97年と比べた時の
2つの大きな違い

 今回の消費税引き上げと前回の1997年を比べて、非製造業の景況感と企業の在庫コントロールの面の2つで大きな違いがみられる。

 非製造業の景況感を日銀短観の業況判断DIでみると、97年3月調査では大企業、中小企業とも「悪い」が多いマイナスだったが、今回は13年12月調査、14年3月調査ともに「良い」が多いプラスである。中小企業は92年2月調査以来の約22年ぶりプラスである。

 アベノミクスで大幅に円安が(円高修正)進み、本来であれば製造業にはプラスだが、非製造業にとっては輸入コストが上がるなど、マイナスに働いても良い状況だ。それにもかかわらず、非製造業の景況感が改善したのは円安により大幅な株高が生じ、資産効果で個人消費が伸びたことと、アベノミクス第2の矢で公共投資が伸びたことが相まって、内需がしっかりした伸びになったことが大きいだろう。

あと0.01倍で22年ぶりの有効求人倍率に
ホームレスは初の1000人割れ

 非製造業は売上が伸びたことで景況感が改善したとみられる。非製造業は雇用吸収力が大きいので、雇用の数字は大きく改善している。4月分の失業率は3.6%、有効求人倍率は1.08倍になった。有効求人倍率の1.08倍はいざなみ景気の時には06年7月に一度だけ記録した高水準である。今後、仮にあと0.01倍上昇し1.09倍になったとすると、92年6月の1.10倍以来約22年ぶりの高い有効求人倍率となる。
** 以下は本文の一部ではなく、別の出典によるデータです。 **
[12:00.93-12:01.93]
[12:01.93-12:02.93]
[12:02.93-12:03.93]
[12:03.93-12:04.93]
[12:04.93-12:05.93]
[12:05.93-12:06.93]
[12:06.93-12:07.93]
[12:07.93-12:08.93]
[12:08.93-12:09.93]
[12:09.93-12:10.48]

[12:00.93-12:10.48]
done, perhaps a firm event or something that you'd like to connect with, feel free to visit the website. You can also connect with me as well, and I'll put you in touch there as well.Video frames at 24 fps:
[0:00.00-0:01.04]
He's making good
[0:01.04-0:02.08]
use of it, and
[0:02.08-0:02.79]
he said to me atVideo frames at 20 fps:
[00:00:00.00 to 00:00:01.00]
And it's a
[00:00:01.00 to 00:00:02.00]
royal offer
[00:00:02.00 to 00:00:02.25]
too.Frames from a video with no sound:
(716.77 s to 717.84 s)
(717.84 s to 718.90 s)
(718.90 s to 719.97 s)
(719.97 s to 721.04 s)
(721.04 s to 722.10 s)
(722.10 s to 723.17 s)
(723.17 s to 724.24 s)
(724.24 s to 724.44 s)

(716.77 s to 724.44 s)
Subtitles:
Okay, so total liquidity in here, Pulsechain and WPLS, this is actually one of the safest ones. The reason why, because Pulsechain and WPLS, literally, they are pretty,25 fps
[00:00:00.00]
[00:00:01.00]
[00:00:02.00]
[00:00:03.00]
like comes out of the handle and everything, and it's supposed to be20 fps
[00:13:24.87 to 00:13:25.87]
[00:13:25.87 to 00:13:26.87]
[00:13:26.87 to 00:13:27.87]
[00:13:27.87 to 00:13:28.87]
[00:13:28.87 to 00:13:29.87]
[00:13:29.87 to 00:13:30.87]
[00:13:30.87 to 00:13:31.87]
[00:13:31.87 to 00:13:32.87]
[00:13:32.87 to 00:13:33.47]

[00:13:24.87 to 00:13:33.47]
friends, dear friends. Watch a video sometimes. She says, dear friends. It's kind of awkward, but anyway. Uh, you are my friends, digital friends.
 雇用環境の改善は限界的な雇用関連の社会現象にもあらわれている。95年から1年に2回、1月(かつては2月)と8月に東京都が調査している東京23区内の路上生活者(ホームレス)の数は、金融危機の後の99年8月に5798人と最高だったが、今年1月は955人と初めて1000人を割り込んだ。

 自殺者も減少を続けている。今年に入ってから前年同月比が全て(1~5月分)マイナスで、消費税率が引き上げられた4月は▲7.2%、5月は▲11.3%となっている。